Exercise directions -
Every entry below must be transcribed word for word, and the images must be left out.

Given data -
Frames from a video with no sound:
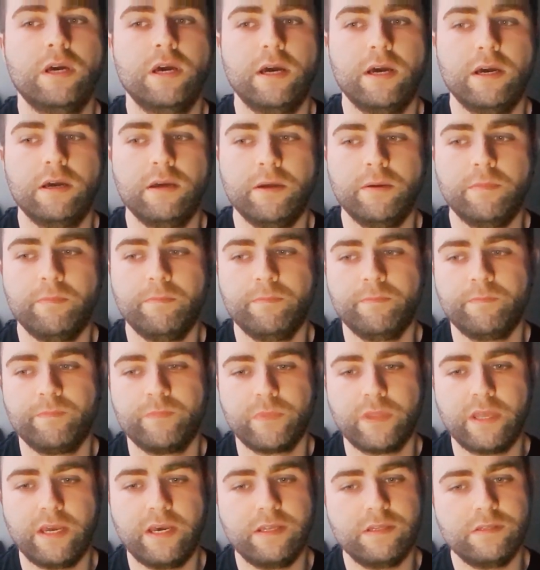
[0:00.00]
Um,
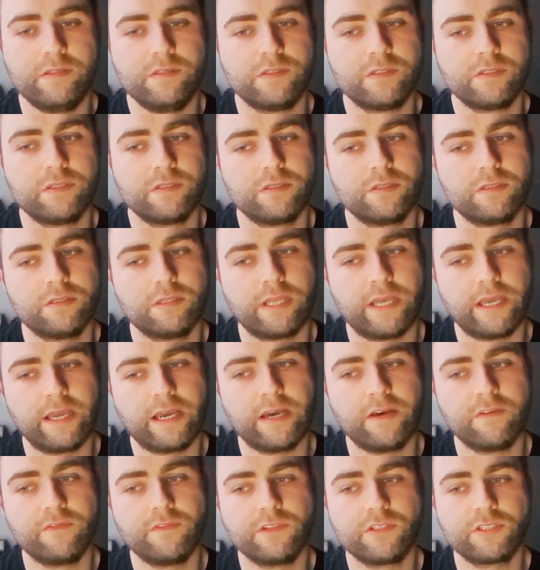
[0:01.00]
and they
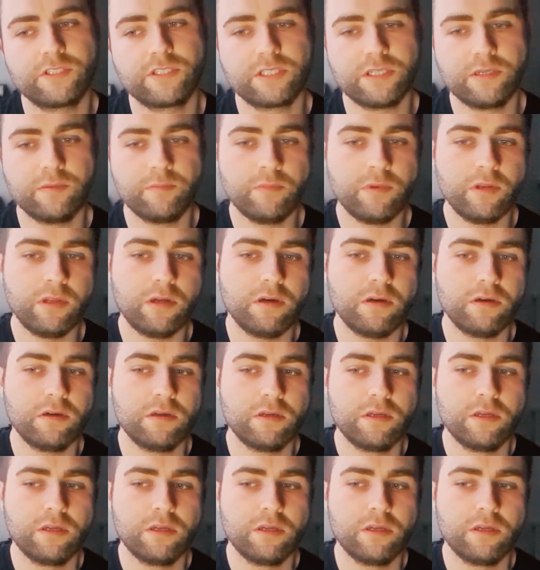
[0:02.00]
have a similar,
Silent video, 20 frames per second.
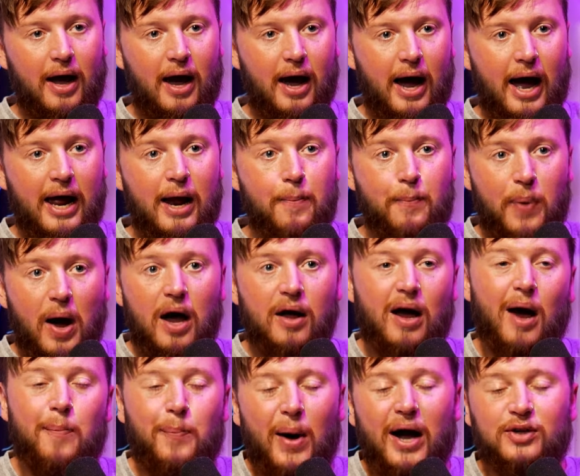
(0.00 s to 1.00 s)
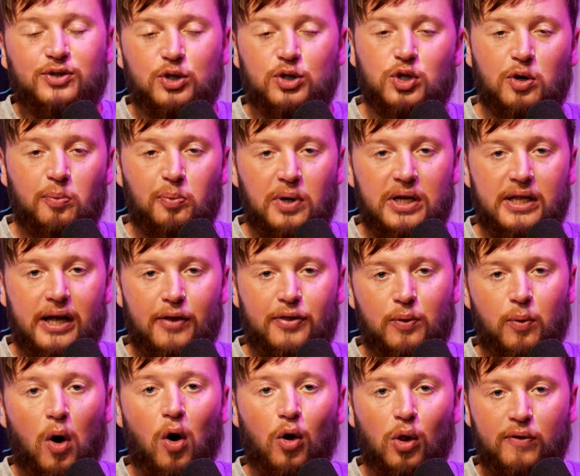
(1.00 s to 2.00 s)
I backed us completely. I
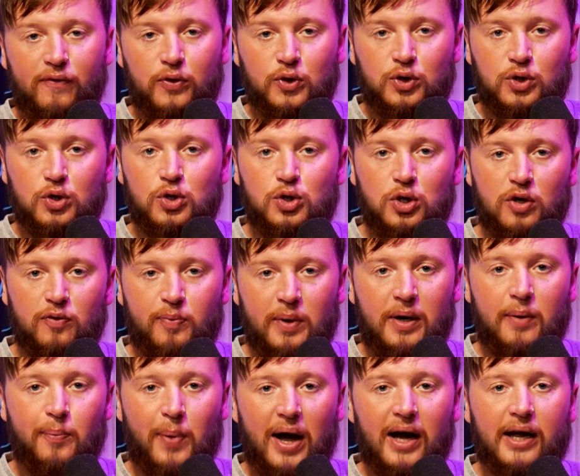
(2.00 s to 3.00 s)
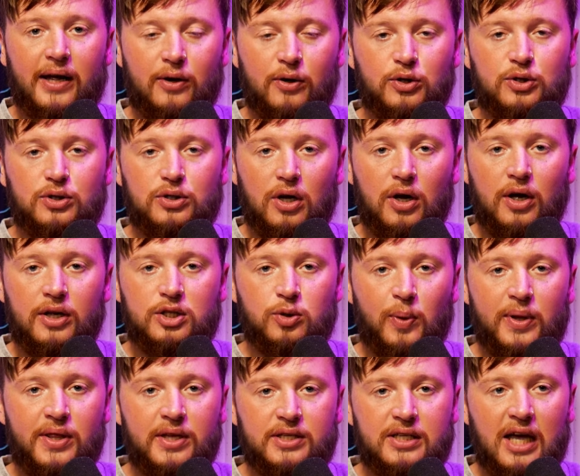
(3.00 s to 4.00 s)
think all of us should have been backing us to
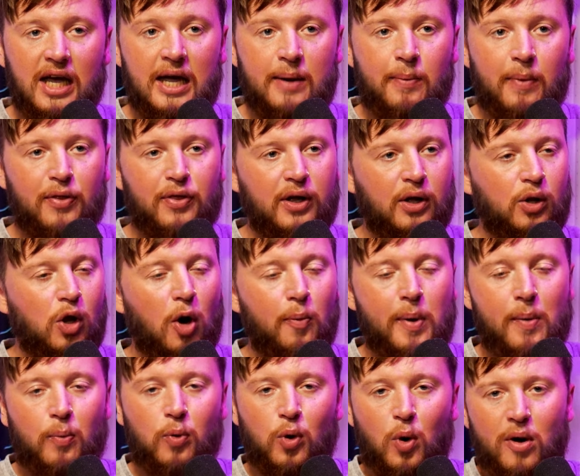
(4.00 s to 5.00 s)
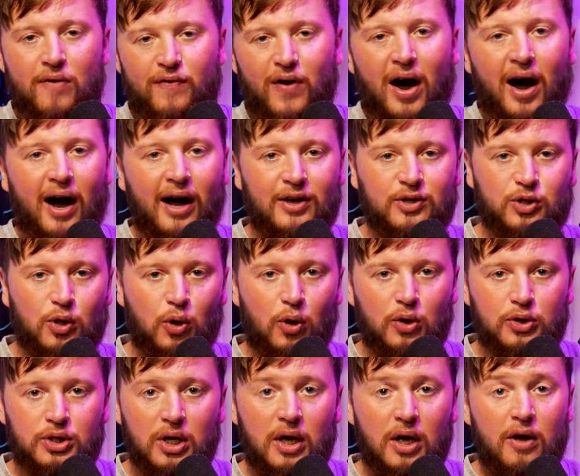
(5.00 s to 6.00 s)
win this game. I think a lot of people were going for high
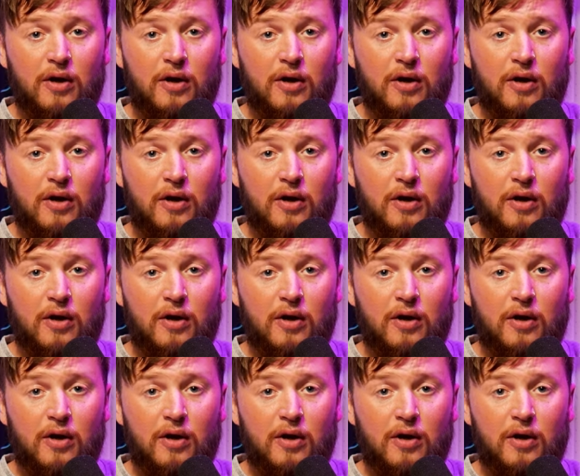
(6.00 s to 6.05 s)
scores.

Written response -
Frames from a video with no sound:
[0:00.00]
Um,
[0:01.00]
and they
[0:02.00]
have a similar,
Silent video, 20 frames per second.
(0.00 s to 1.00 s)
(1.00 s to 2.00 s)
I backed us completely. I
(2.00 s to 3.00 s)
(3.00 s to 4.00 s)
think all of us should have been backing us to
(4.00 s to 5.00 s)
(5.00 s to 6.00 s)
win this game. I think a lot of people were going for high
(6.00 s to 6.05 s)
scores.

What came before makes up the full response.